--- WHAT NEEDS TO BE DONE ---
Repeat each entry word for word; the images are not part of the copy.

** Opening EXTRACTED MATERIAL block **

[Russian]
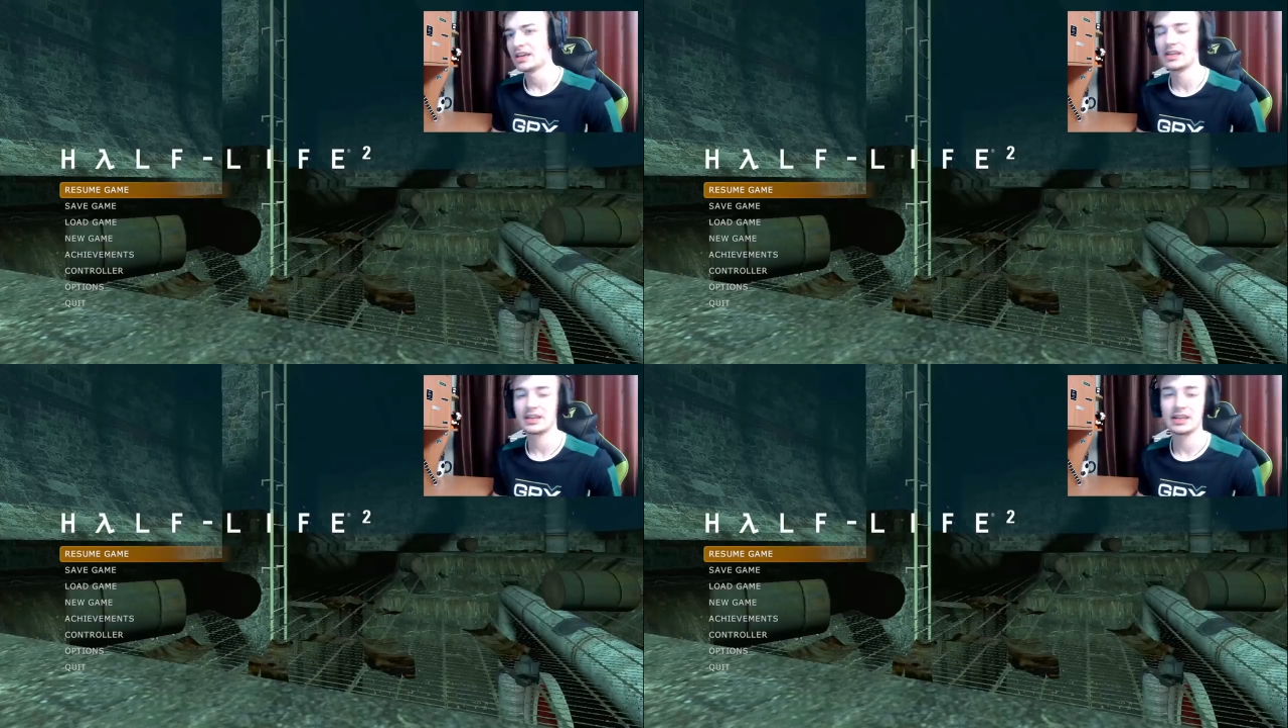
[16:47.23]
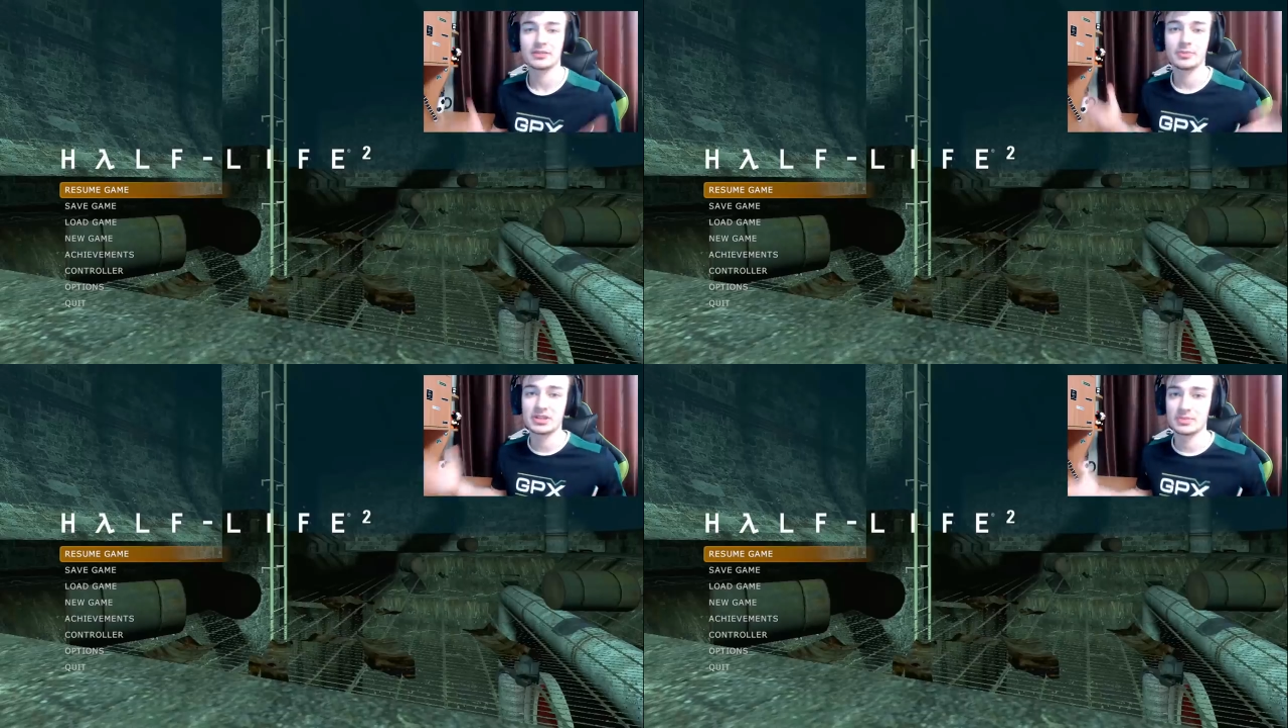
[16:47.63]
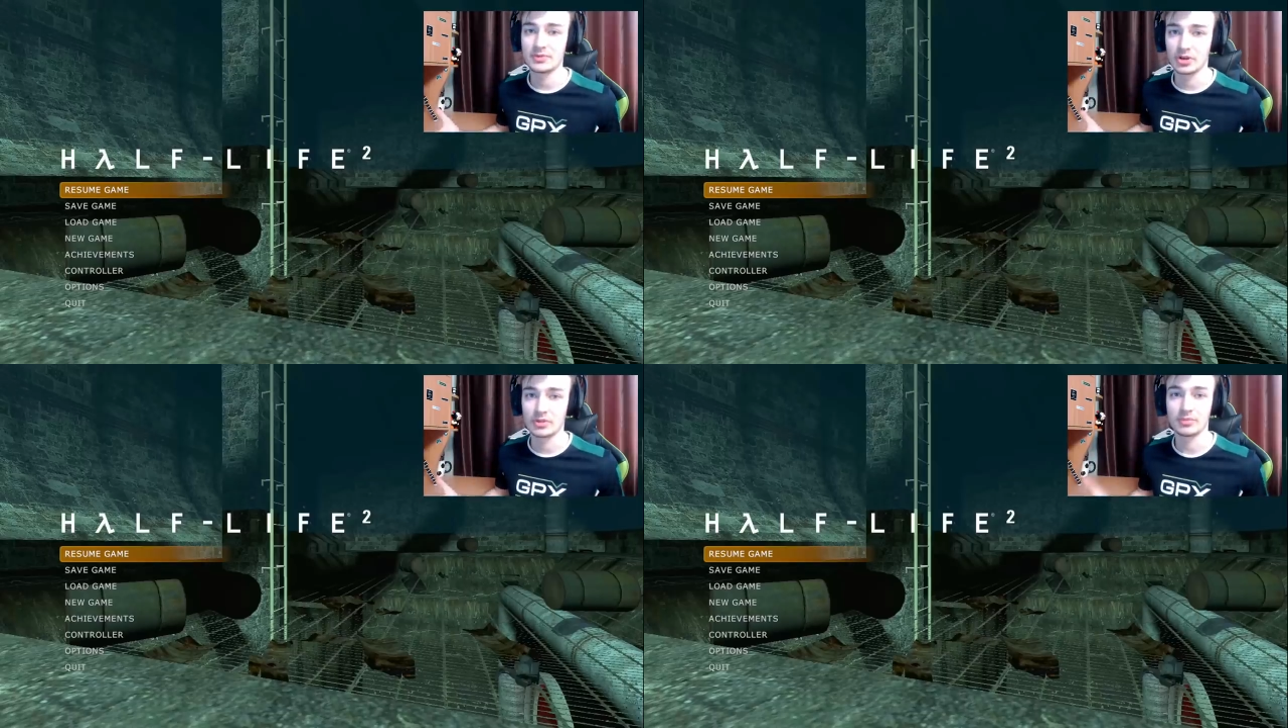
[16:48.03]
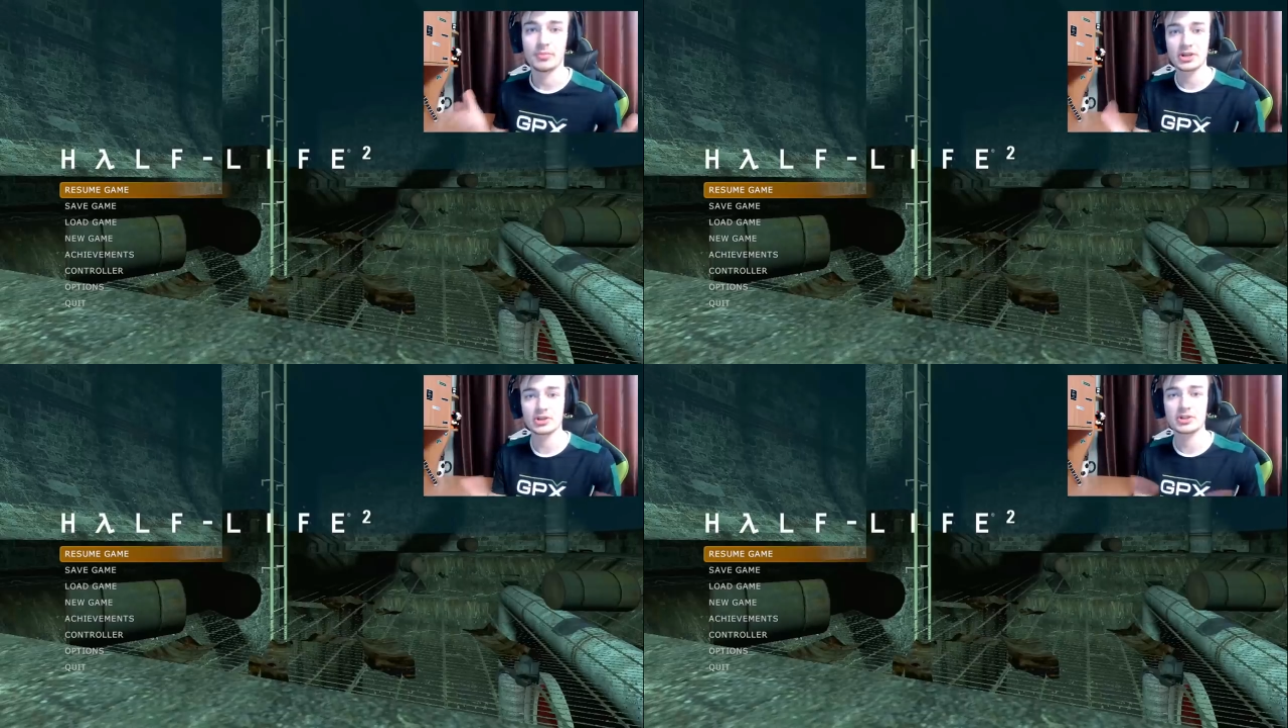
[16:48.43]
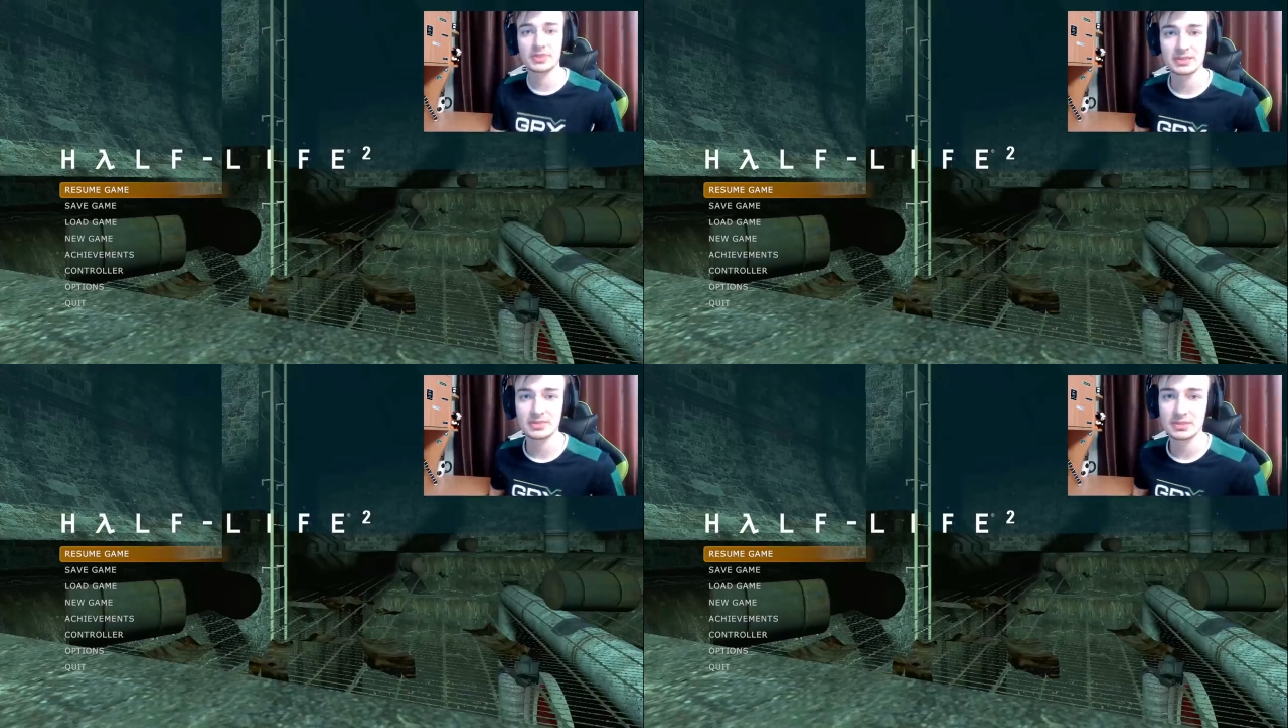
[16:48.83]
на этом, в принципе, все. Большое
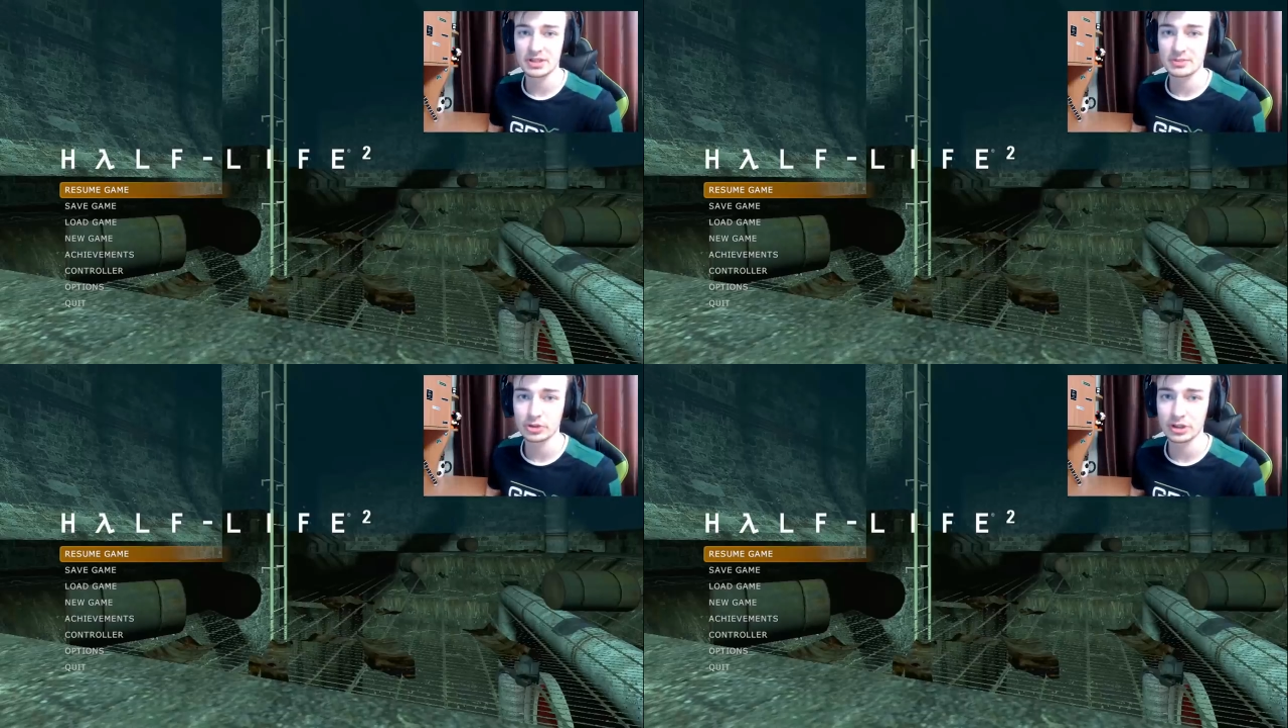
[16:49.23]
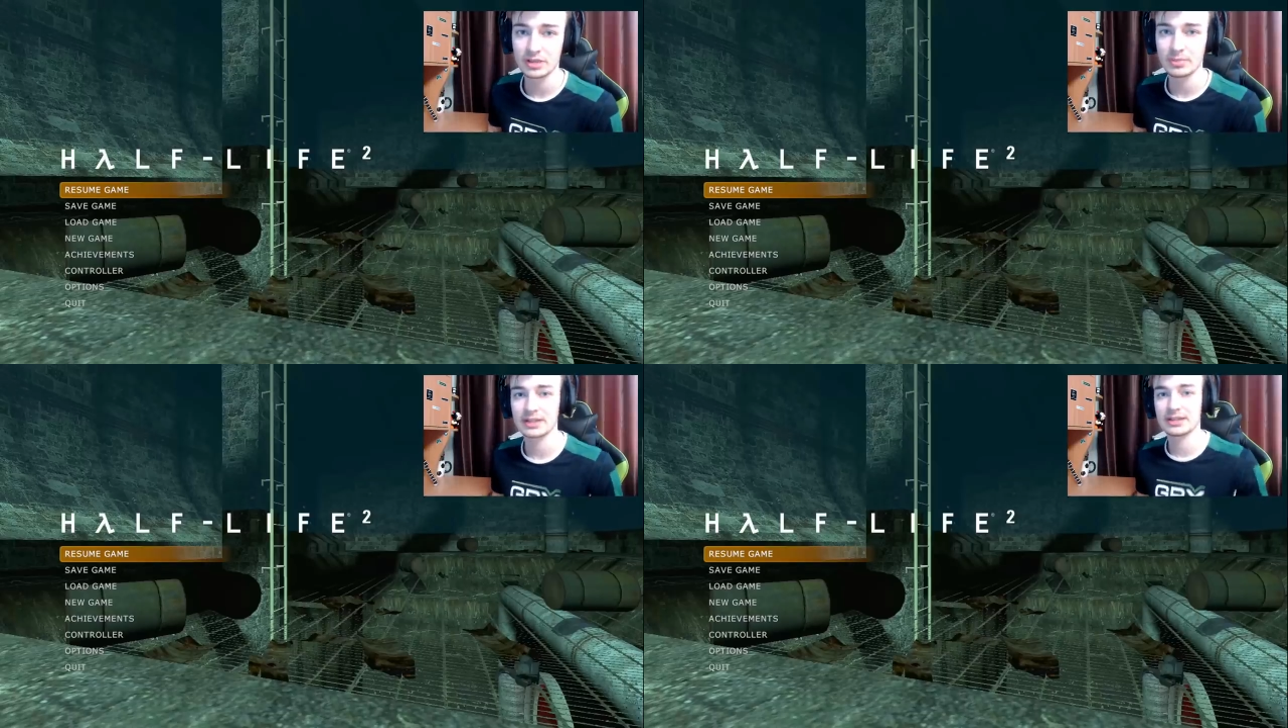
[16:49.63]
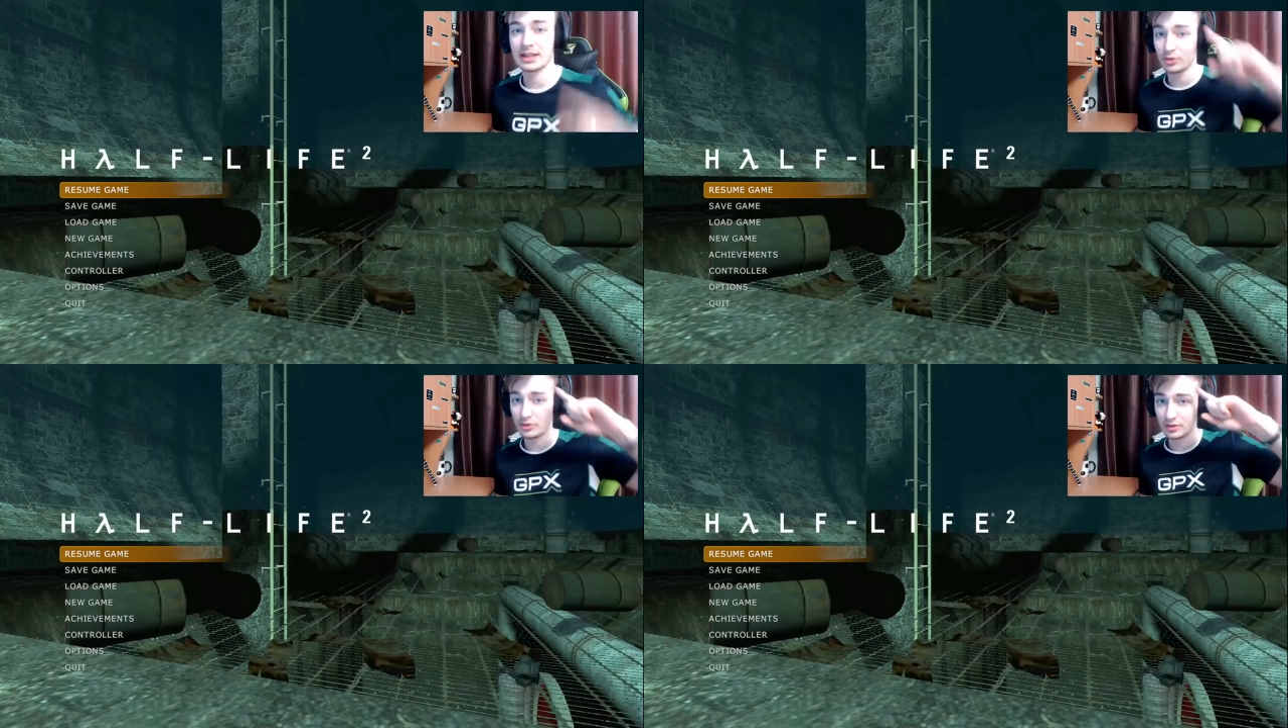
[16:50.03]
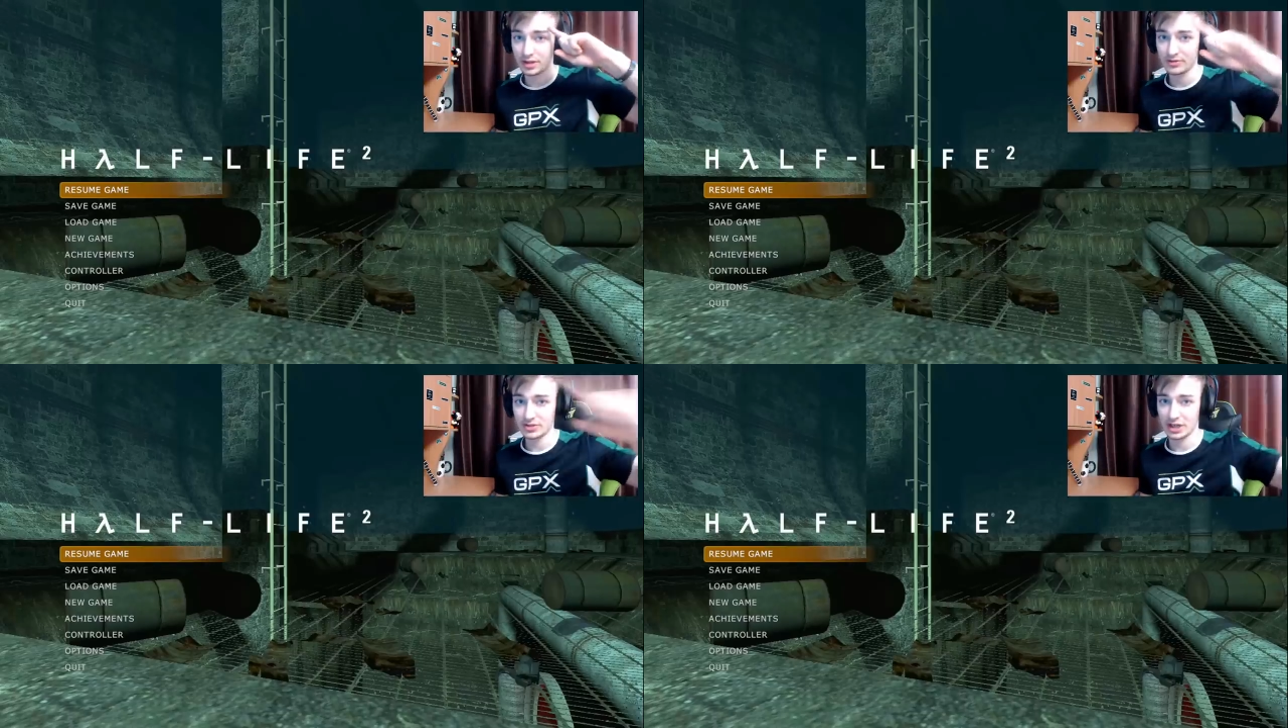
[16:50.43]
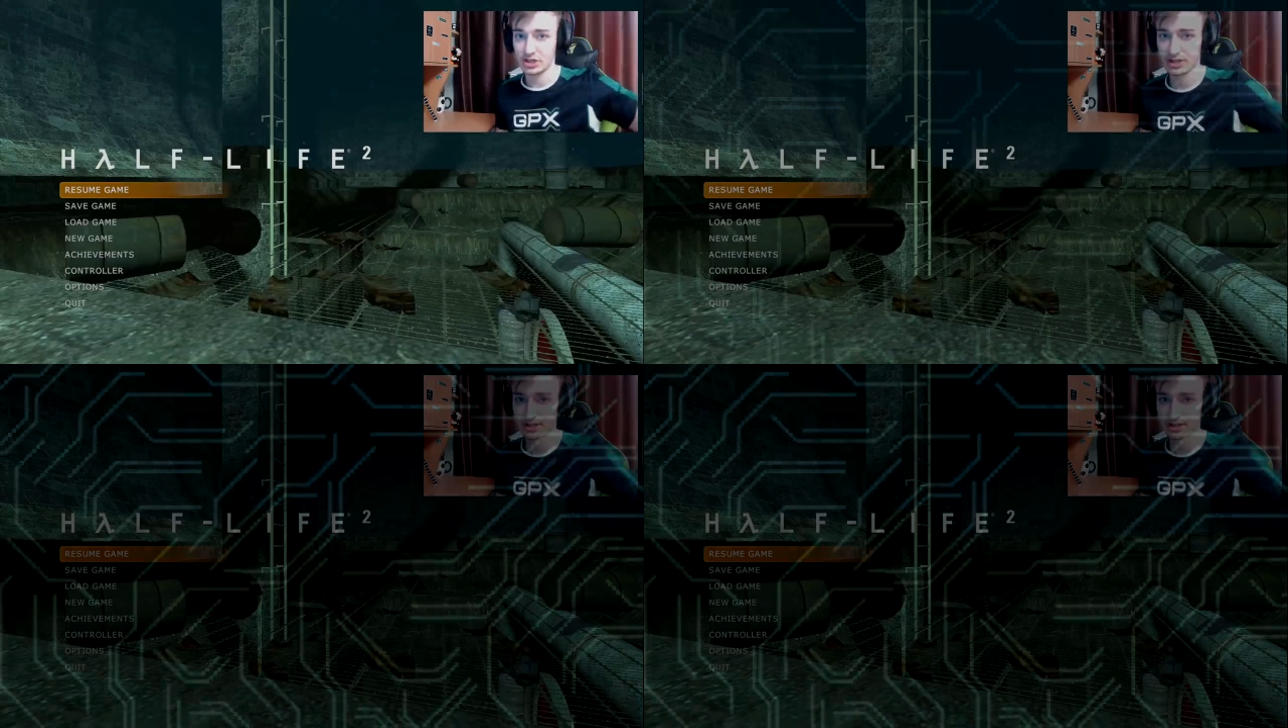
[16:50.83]
спасибо за просмотр, ребят. До новых встреч.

** Closing EXTRACTED MATERIAL block **

--- OUTPUT OF THE TASK ---
[Russian]
[16:47.23]
[16:47.63]
[16:48.03]
[16:48.43]
[16:48.83]
на этом, в принципе, все. Большое
[16:49.23]
[16:49.63]
[16:50.03]
[16:50.43]
[16:50.83]
спасибо за просмотр, ребят. До новых встреч.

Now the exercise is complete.